What is being asked ▸ From the records below, please repeat exactly the line that has "Video frames at", the line that has "Transcript: it's a", and every line between them, and nothing else.

Task material ▸
__________________________________________________
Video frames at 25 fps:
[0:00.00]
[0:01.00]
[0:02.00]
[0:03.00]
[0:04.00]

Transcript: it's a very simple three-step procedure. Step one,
__________________________________________________
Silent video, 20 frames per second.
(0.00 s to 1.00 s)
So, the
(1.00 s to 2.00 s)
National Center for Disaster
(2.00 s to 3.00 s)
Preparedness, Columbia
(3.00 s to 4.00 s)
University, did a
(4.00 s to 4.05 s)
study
__________________________________________________
Expected answer ▸
Video frames at 25 fps:
[0:00.00]
[0:01.00]
[0:02.00]
[0:03.00]
[0:04.00]

Transcript: it's a very simple three-step procedure. Step one,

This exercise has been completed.